# SQL Queries with Differential Privacy

In [8]:
import pandas as pd
from opendp.whitenoise.sql import PandasReader, PrivateReader
from opendp.whitenoise.metadata import CollectionMetadata

pums = pd.read_csv('readers/PUMS.csv')
meta = CollectionMetadata.from_file('readers/PUMS.yaml')

query = 'SELECT married, COUNT(*) AS n FROM PUMS.PUMS GROUP BY married'

reader = PandasReader(meta, pums)
private_reader = PrivateReader(meta, reader)

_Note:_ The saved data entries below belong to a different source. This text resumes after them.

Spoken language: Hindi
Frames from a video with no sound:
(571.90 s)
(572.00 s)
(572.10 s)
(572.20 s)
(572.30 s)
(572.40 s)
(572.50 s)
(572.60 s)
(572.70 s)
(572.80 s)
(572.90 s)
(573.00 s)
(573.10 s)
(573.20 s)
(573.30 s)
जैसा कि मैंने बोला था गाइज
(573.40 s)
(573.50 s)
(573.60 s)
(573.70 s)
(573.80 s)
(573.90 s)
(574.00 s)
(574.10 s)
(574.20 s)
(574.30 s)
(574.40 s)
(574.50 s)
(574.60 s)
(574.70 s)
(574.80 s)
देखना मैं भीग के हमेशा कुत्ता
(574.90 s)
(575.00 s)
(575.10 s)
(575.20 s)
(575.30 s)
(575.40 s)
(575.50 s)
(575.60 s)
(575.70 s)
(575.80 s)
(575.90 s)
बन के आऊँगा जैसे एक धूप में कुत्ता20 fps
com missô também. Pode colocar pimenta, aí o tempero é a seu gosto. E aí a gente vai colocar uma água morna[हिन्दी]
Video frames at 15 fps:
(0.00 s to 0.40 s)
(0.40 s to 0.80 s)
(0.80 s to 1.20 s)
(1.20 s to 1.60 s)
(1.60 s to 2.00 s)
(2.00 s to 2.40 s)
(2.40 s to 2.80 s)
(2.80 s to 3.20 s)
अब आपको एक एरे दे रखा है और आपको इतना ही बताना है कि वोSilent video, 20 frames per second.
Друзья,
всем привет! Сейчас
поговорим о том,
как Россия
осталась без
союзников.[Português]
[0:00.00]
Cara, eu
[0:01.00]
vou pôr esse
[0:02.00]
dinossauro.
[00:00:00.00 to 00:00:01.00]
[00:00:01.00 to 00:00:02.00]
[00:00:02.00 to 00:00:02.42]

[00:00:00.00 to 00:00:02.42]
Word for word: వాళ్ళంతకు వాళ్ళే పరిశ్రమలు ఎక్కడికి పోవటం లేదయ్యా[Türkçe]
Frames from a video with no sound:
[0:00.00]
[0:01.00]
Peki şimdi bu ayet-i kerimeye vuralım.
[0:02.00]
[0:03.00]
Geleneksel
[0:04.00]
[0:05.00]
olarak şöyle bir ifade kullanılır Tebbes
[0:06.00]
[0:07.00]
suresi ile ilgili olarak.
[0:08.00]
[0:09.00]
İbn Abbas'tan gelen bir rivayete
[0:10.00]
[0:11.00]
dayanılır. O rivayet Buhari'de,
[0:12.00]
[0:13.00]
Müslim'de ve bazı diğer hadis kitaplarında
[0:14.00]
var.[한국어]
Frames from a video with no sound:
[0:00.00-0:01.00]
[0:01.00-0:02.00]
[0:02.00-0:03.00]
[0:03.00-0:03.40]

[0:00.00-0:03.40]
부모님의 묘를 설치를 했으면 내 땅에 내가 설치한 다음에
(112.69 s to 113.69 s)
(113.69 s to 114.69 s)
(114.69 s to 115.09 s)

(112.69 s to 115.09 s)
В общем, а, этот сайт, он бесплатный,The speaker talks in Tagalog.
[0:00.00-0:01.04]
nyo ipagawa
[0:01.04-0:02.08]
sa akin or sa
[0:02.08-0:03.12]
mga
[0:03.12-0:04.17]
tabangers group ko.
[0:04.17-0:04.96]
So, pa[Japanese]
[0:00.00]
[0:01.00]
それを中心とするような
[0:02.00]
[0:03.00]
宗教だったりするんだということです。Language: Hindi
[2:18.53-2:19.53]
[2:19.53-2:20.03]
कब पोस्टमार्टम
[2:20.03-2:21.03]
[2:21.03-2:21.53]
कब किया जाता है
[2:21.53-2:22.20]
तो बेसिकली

result = private_reader.execute_typed(query)
print(result)

 married  |n      
 ---------|-------
  False   | 434   
  True    | 552   


In the above example, we query the PUMS microdata to get the count of individuals by marriage status.  If you run the above cell repeatedly, you will see that the answer changes a bit bewteen queries.

The `PrivateReader` class works by wrapping any SQL data source that returns typed tuples.  In this sample, we wrap a `PandasReader`, which returns SQL queries against Pandas dataframes:

In [9]:
reader = PandasReader(meta, pums)
result = reader.execute_typed(query)
print(result)

 married|n      
 -------|-------
  0     | 451   
  1     | 549   


Calling the underlying `Reader` directly will give the exact result.  The `Reader` implementations do not know anything about differential privacy, and simply return SQL query results.  In addition to the `PandasReader`, we provide built-in `SqlServerReader`, `PostgresReader`, `SparkReader`, and `PrestoReader`.  The `Reader` interface is extensible, so developers can wrap existing DB-API drivers to provide access to other popular database engines.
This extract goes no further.